October 1, 2008

SEC joins the stupidity parade

The SEC is a weak sister, but yesterday it again joined the stupidity parade.

Congress wants the SEC completely to suspend mark-to-market accounting. The SEC refused. Nevertheless, it gave Congress what it wanted by clarifying the existing mark-to-market policies.

“In one clarification, the SEC said firms can use management assumptions and other factors about ‘future cash flows’ to measure the value of asset if no market exists.

“In another example, the SEC said firms don’t have to take into account an asset fire-sale at another institution to measure the fair value of their own exposures.”

Add it up. It says to banks. Use your own discretion to make up a value for these assets that have no market, and you do not have to pay any attention to the market value realized at a sister bank. Whatever prices they got are denigrated by the adjective “fire-sale.” They don’t count.

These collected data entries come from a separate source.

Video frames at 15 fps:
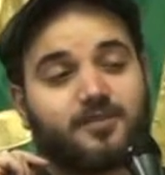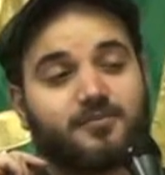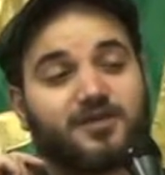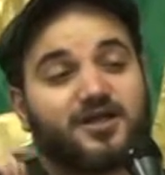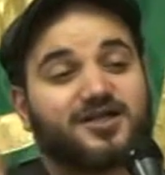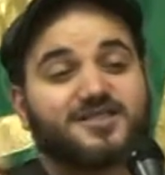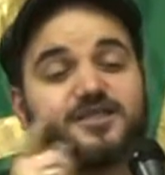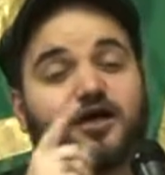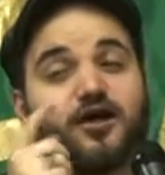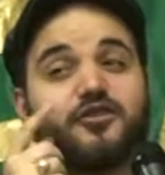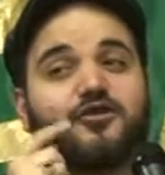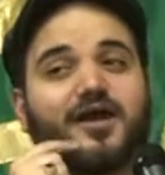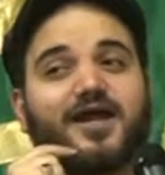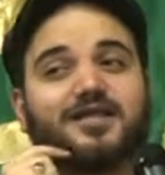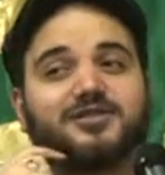Because the
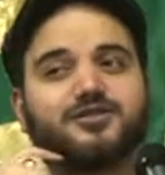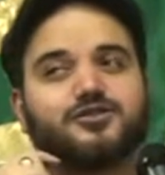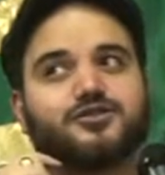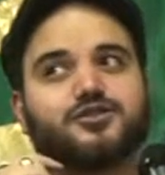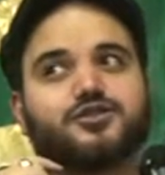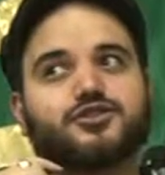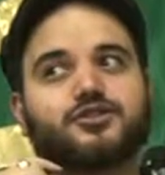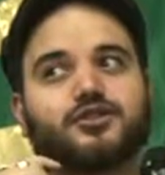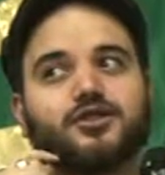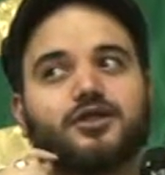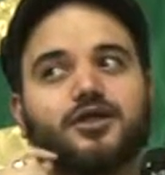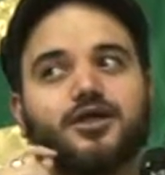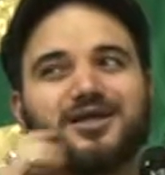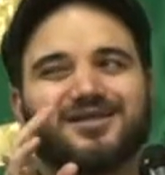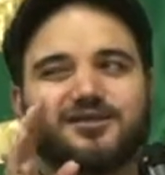other answers
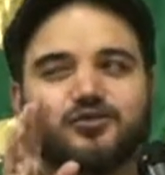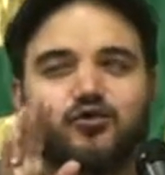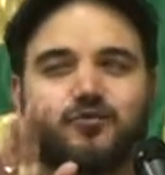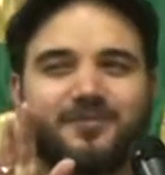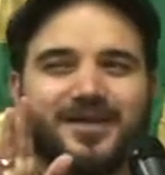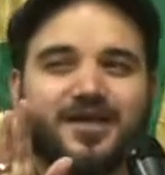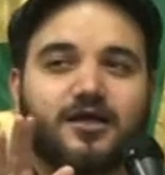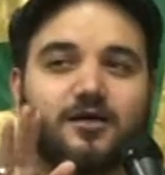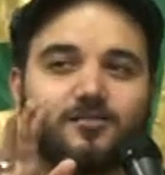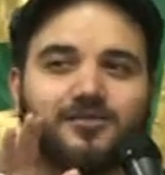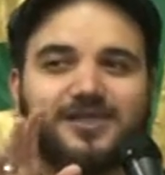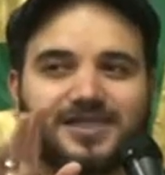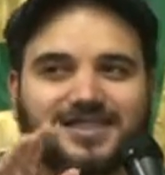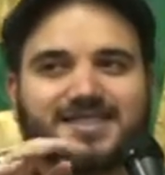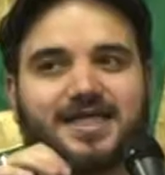don't make
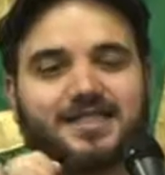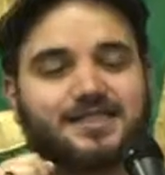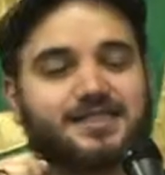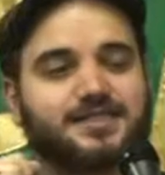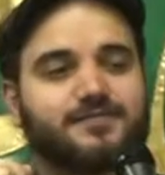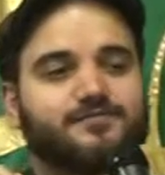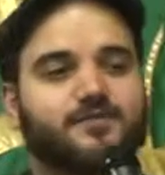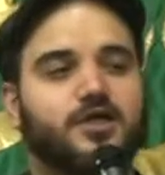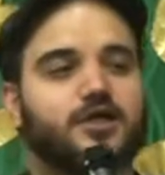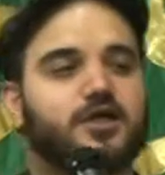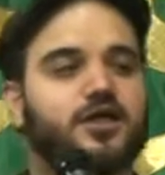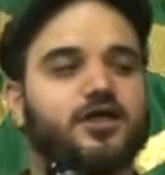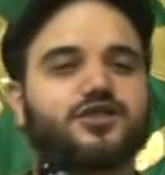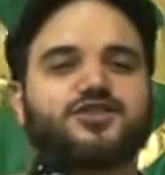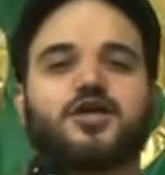complete sense.
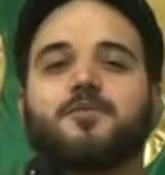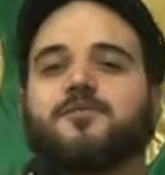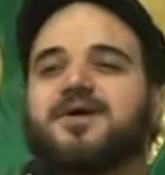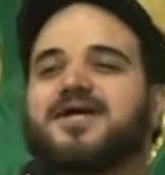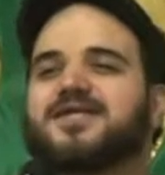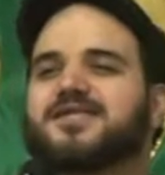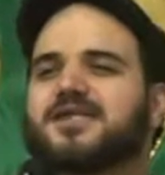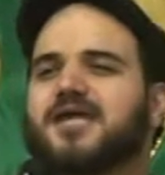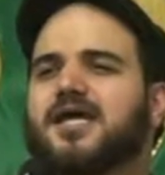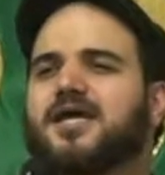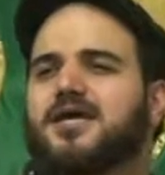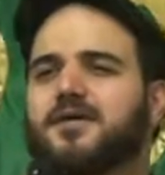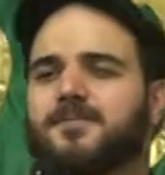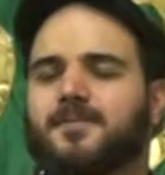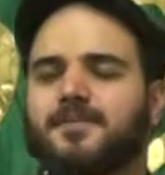Some may
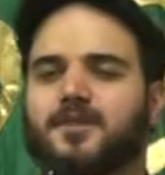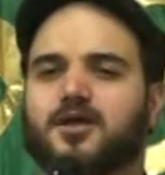say,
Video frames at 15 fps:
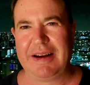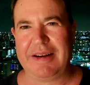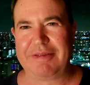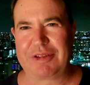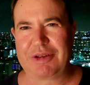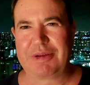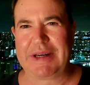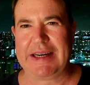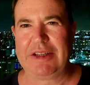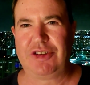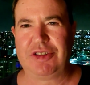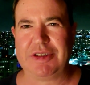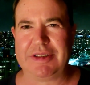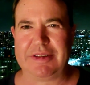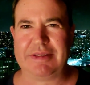of
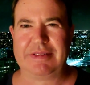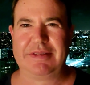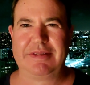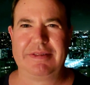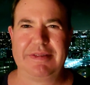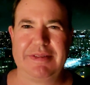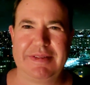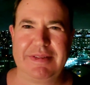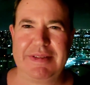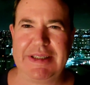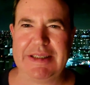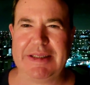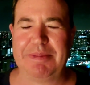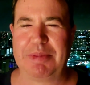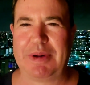creation
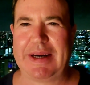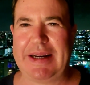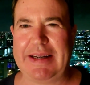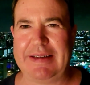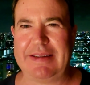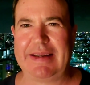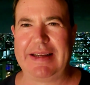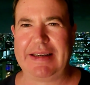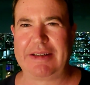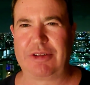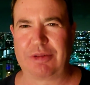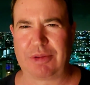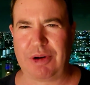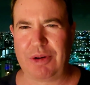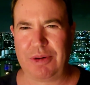in the brain and it
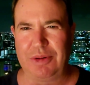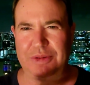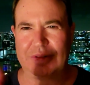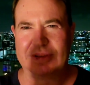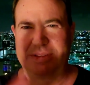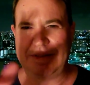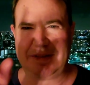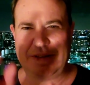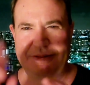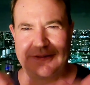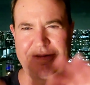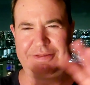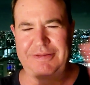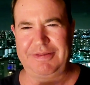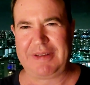grows and,
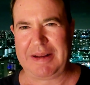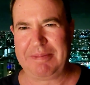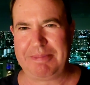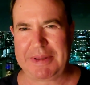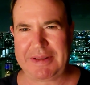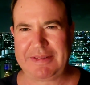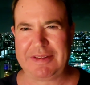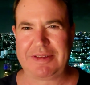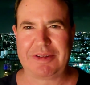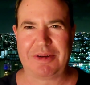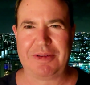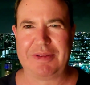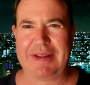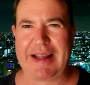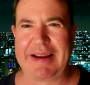and builds its
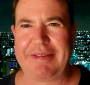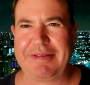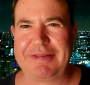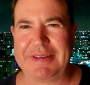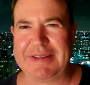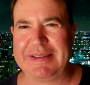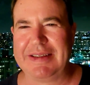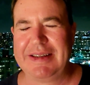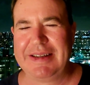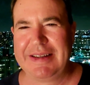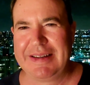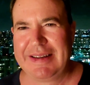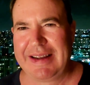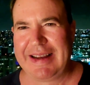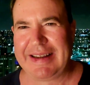own life
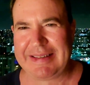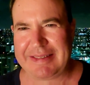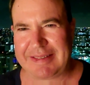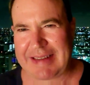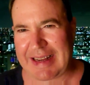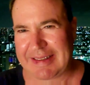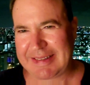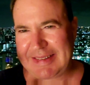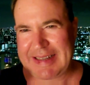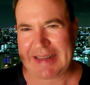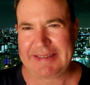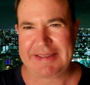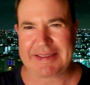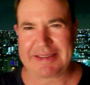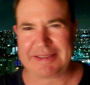and, and has
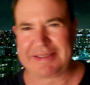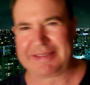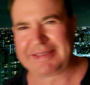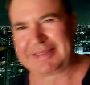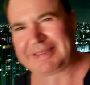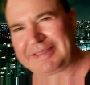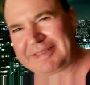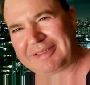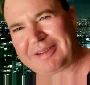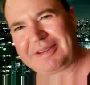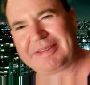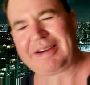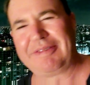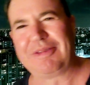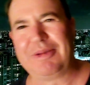tentacles and
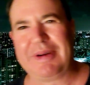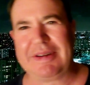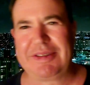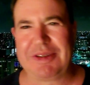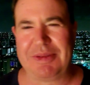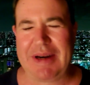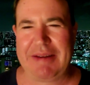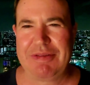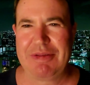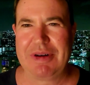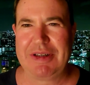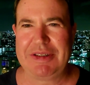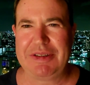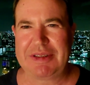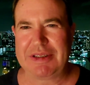all everywhere so
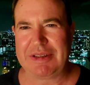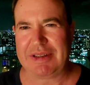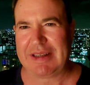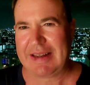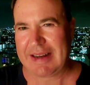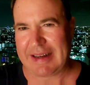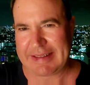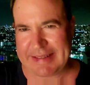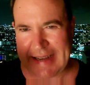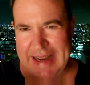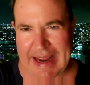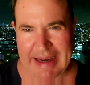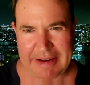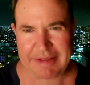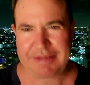everywhere you can
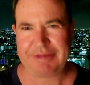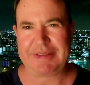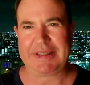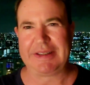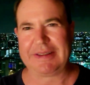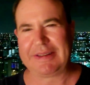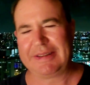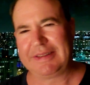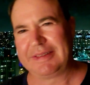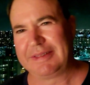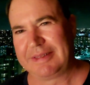attack fear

Investors now have even less transparency than before. They have less reason to buy and hold bank stocks. This is a negative for bank stock prices. All banks being under the same loose rules, there is no way for the good banks to separate themselves from the bad banks. This worsens the ability of investors to price the bank stocks properly. They will all be viewed as lemons unless good banks devise some ways to signal their better quality, and that will cost them so that the bad banks cannot imitate them.

In short, the SEC is creating a lemons problem and undermining the market.